I have majority of these 24/88 and 24/96 discs, anyone else have any ?

https://www.hdtracks.com/index.php?file=9624albums


----------



## asawendo (Nov 22, 2009)

I have a bunch of SACD mostly from Stockfish, Blue Coast and Sony Music.


----------



## golf_bht (Oct 4, 2009)

I wish I could have those in Flac format. Work like a charm with H800+acer tablet +USB to SP/dif converter.


----------



## hurrication (Dec 19, 2011)

I had a bunch of SACD's some years ago for my home system. What I miss is dvd-audio. I really wish that would have caught on more. There used to be a series of albums called "Live... from the front row" where they put the mics out in the crowd and you listened to the concert like you were sitting in the audience. You could hear people yelling, singing, talking, etc in the surround channels.


----------



## RNBRAD (Oct 30, 2012)

I have both high def formats for home but only DVD-A for car, so I only purchased dvd-a for that reason.

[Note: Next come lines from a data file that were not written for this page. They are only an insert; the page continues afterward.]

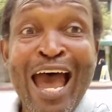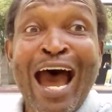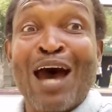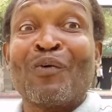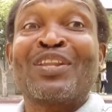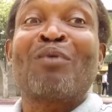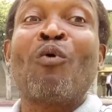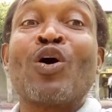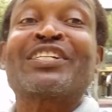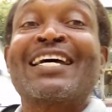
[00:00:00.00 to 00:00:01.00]
And when the
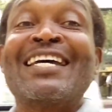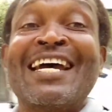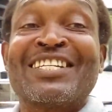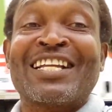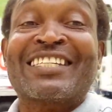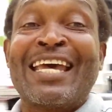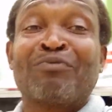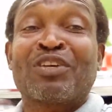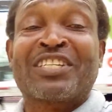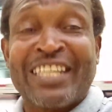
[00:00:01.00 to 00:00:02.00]
Most High angels
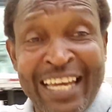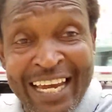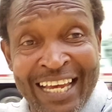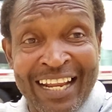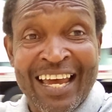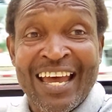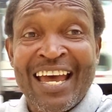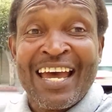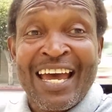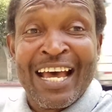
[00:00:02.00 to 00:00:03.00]
came to seal
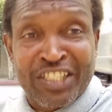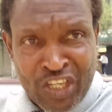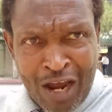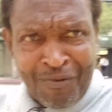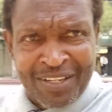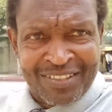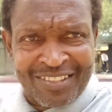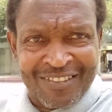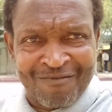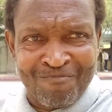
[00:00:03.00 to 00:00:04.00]
his
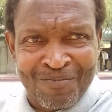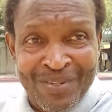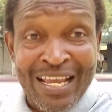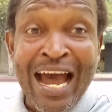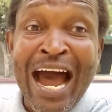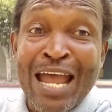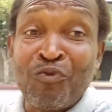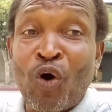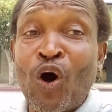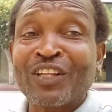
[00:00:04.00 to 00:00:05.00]
servants, I
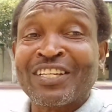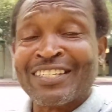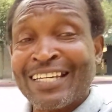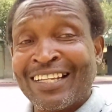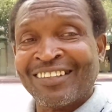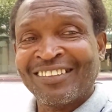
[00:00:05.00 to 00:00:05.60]
will also seal.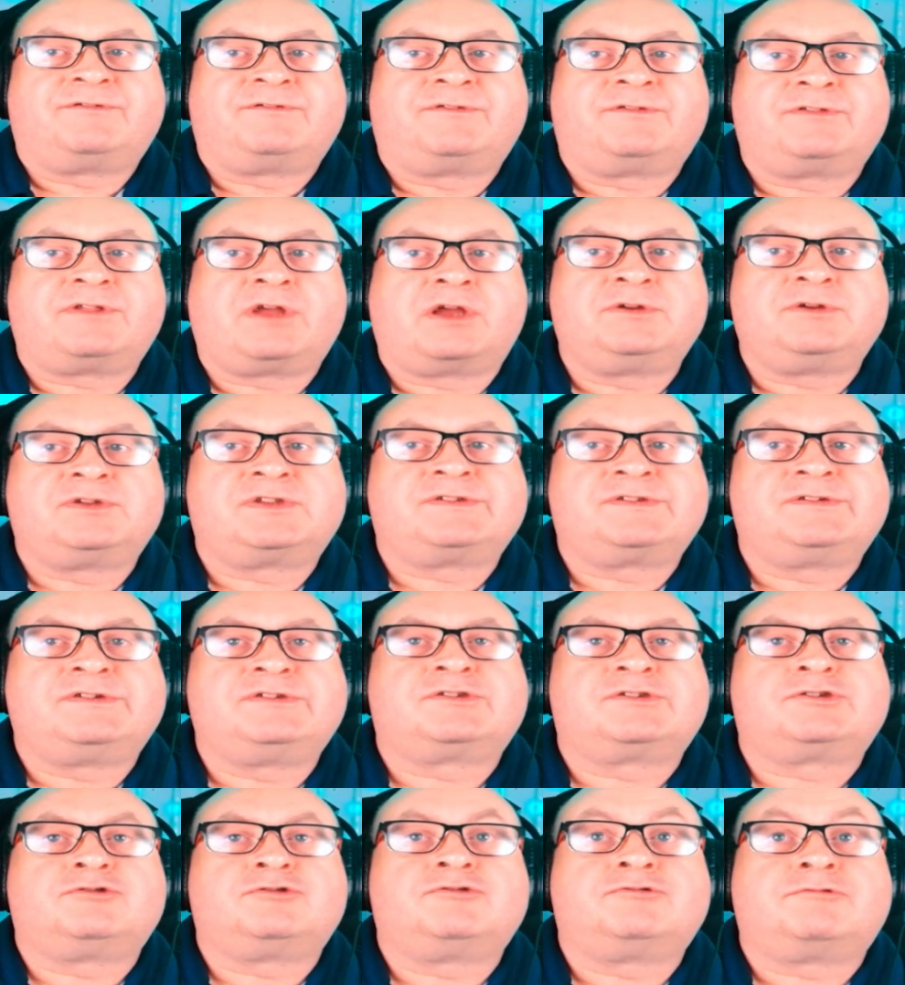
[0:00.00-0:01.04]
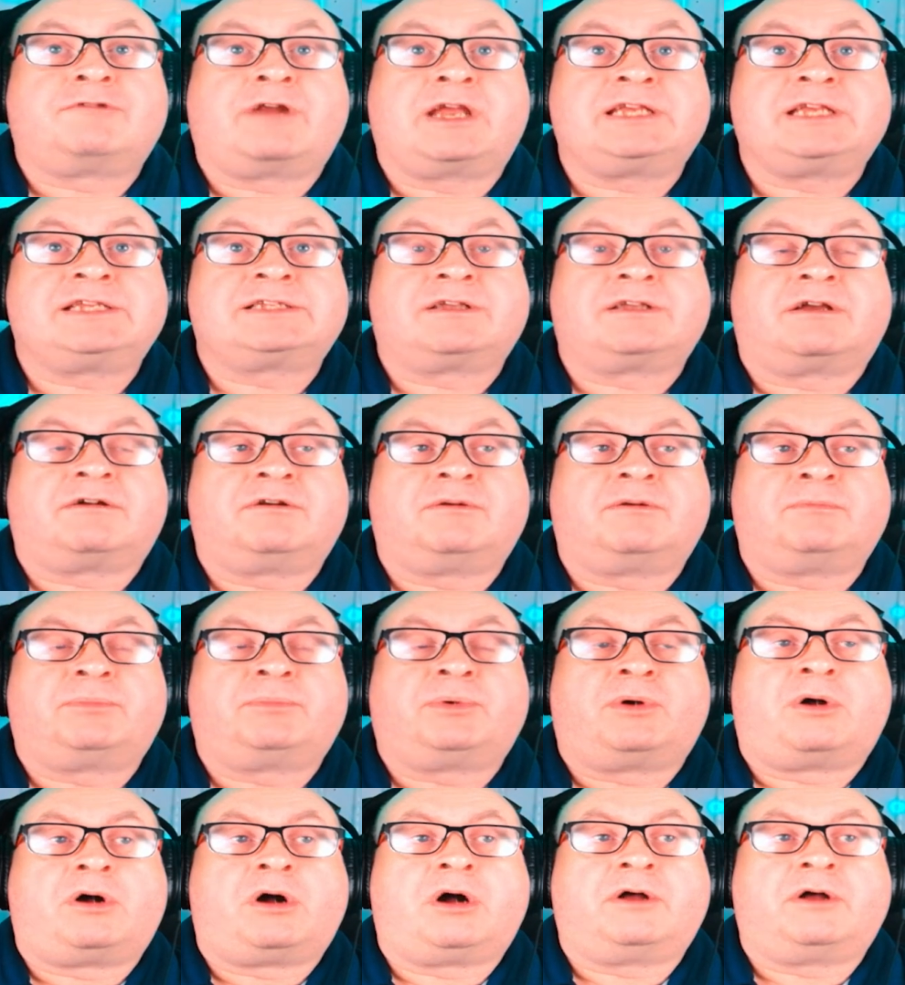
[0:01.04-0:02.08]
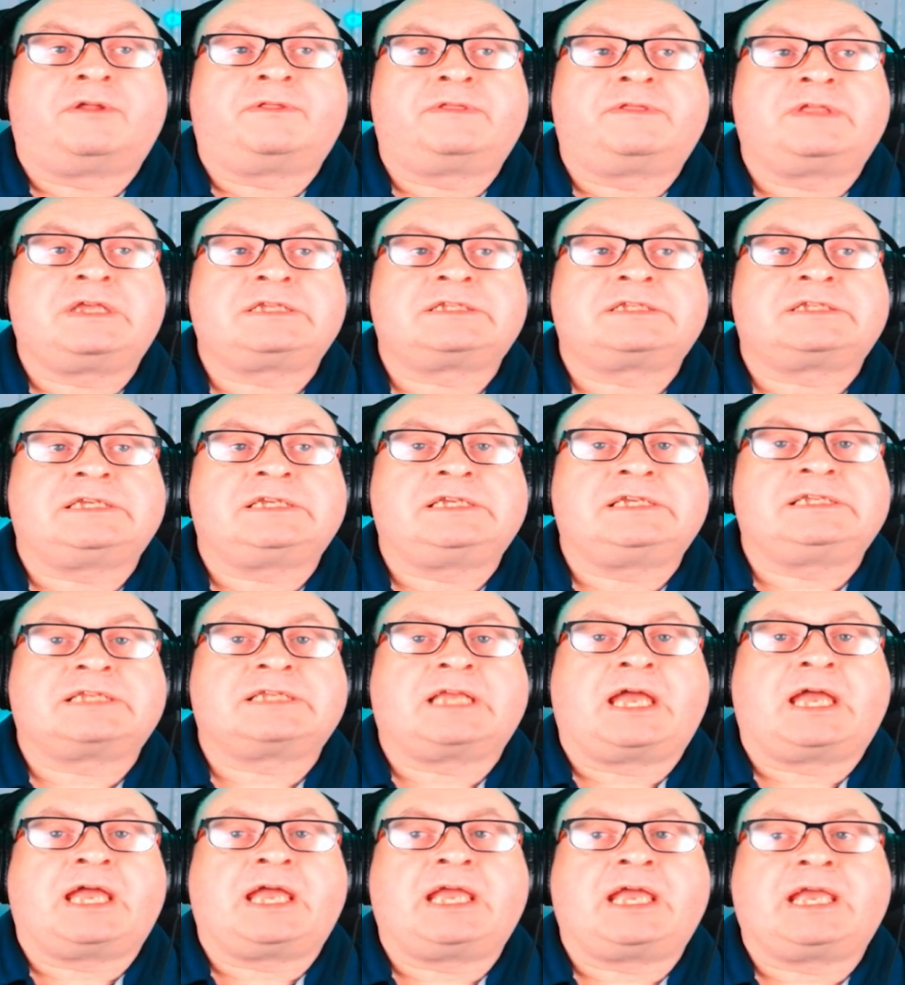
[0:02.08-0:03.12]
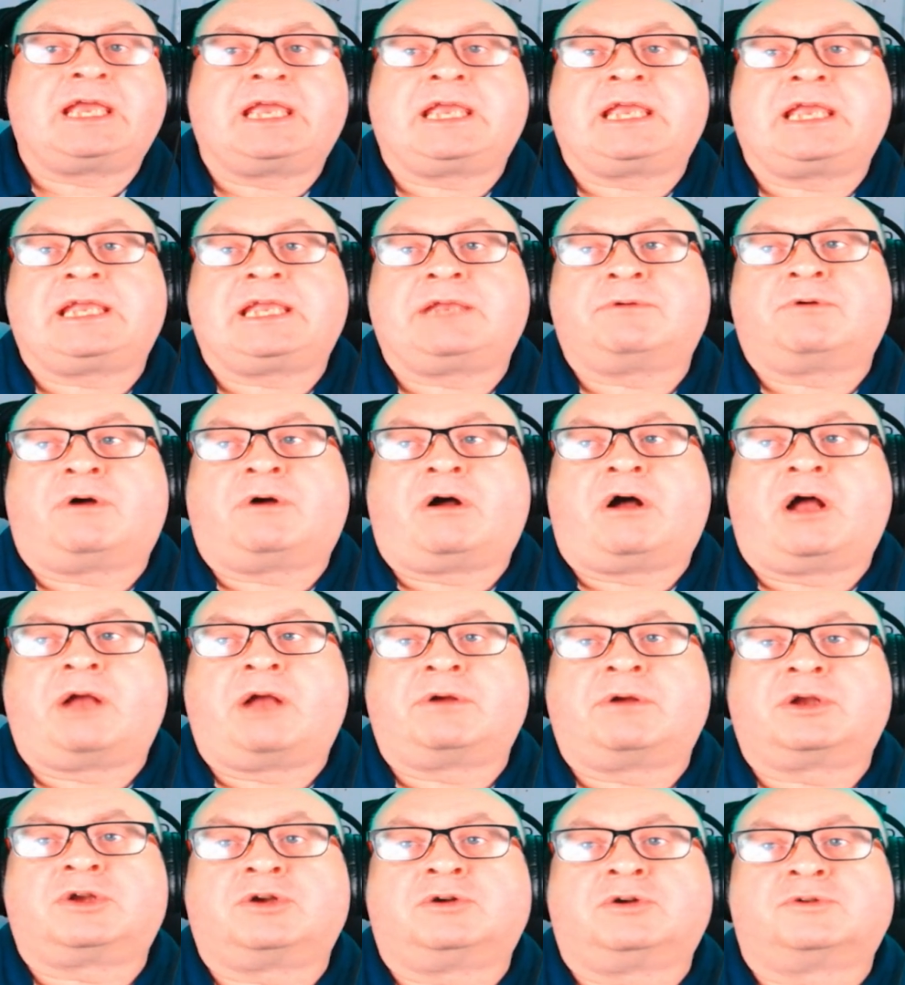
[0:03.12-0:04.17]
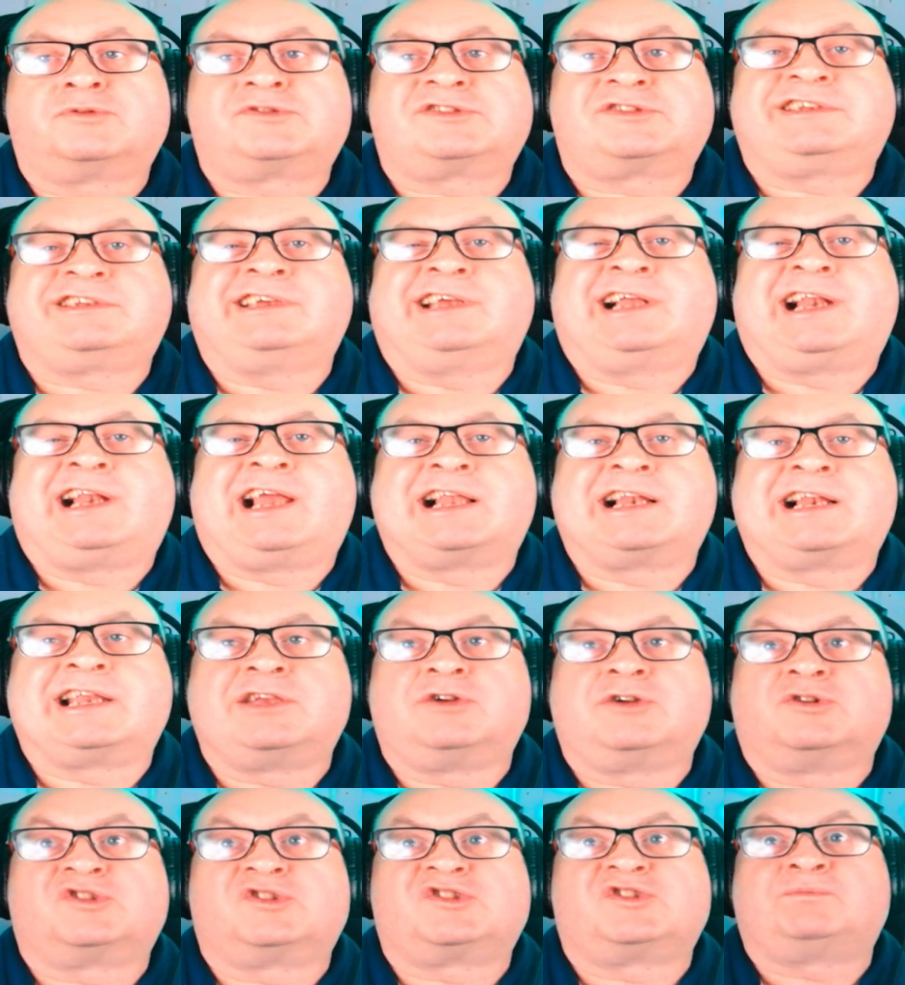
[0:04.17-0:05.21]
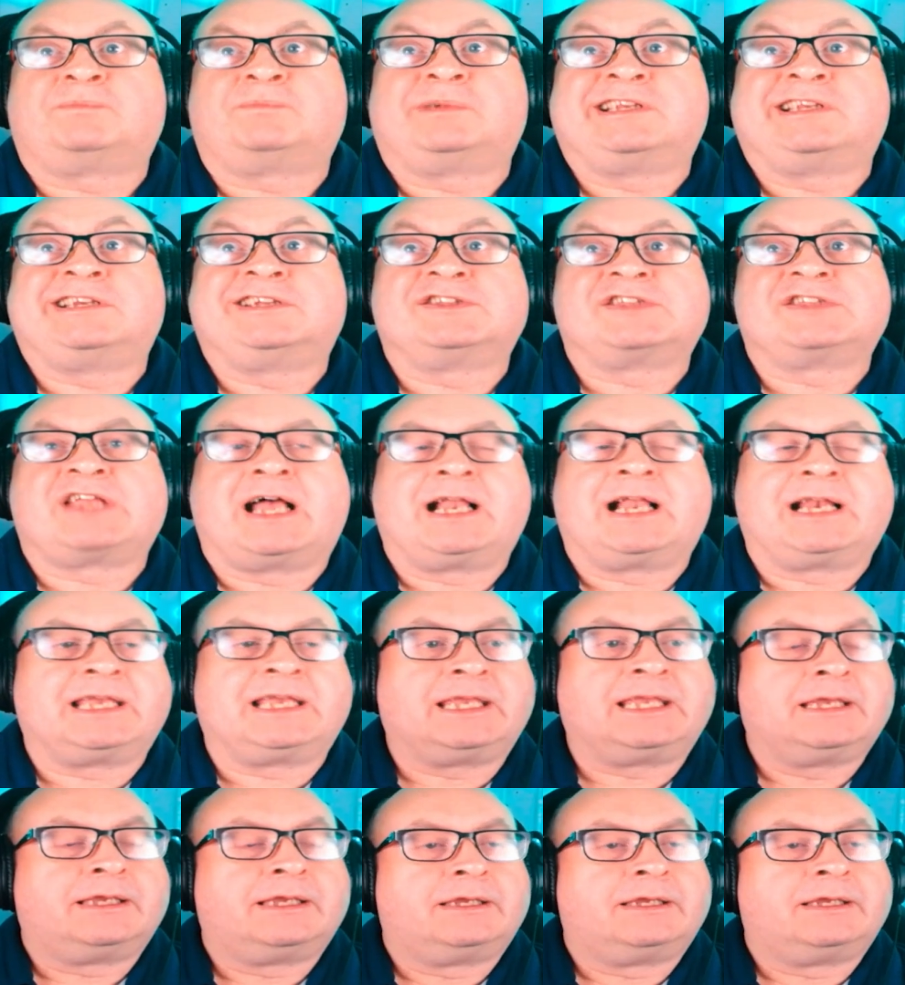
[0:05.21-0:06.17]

for those of us who race Oran Park, this is what I would call skittle alley or spinner's alley.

I attenuate the rears for just light ambience, but I love the center channel aspect. I wish they would just make a 3 channel format for music. 5.1 for movies only.


----------



## full dp (Dec 2, 2008)

i love collecting SACD but its hard to find in the cd shops right now unless you get online. 

By the way, whats the difference between SACD and Digitally Remastered Album?


----------



## emperorjj1 (Sep 10, 2008)

RNBRAD said:


> I have both high def formats for home but only DVD-A for car, so I only purchased dvd-a for that reason. I attenuate the rears for just light ambience, but I love the center channel aspect. I wish they would just make a 3 channel format for music. 5.1 for movies only.


idk man the boys 2 men dvd-a i have is amazing in the car


----------



## Jedclampet (Jun 28, 2010)

I too have quite a bit hi rez from HD Tracks anyone figure out how to play them in our cars??


----------



## t3sn4f2 (Jan 3, 2007)

Hate to ruin it for you guys, but all car audio processors run at a native sample rate of 48kHz. Anything higher than that will be down sampled before entering the DSP stage. So the only thing you gain is a 24bit word length that moves the digital noise floor level from an already inaudible -97dB (ie 16bit CD format) to an even lower level of -144dB. None of which matters since background noise level in a recording are magnitudes greater and can not mathematically decrease from the increase in resolution (ie -75dB of recording noise + -97dB of digital noise = -74.972dB).

Adding acoustic levels sum sound levels 10 - combining addition summation decibel levels or SPL of up to ten non-coherent sound sources identical summing 1/3 octave spl full octave sum sound pressure level noise sound pressure acoustic pressure volts

The only component chain that would benefit from the high resolution format would be a digital source (with a greater ENOB than 16bits) connected to an amplifier and onto passively crossed over over speakers (or ones using active analog crossovers.


----------



## inspector3711 (Apr 11, 2013)

I had a few SACD's that i listen to on my old home system. Upgraded to a new system a couple years ago and had to order a new BD player that would do SACD. I really have to wonder why it hasn't caught on. Love the discs I have.


----------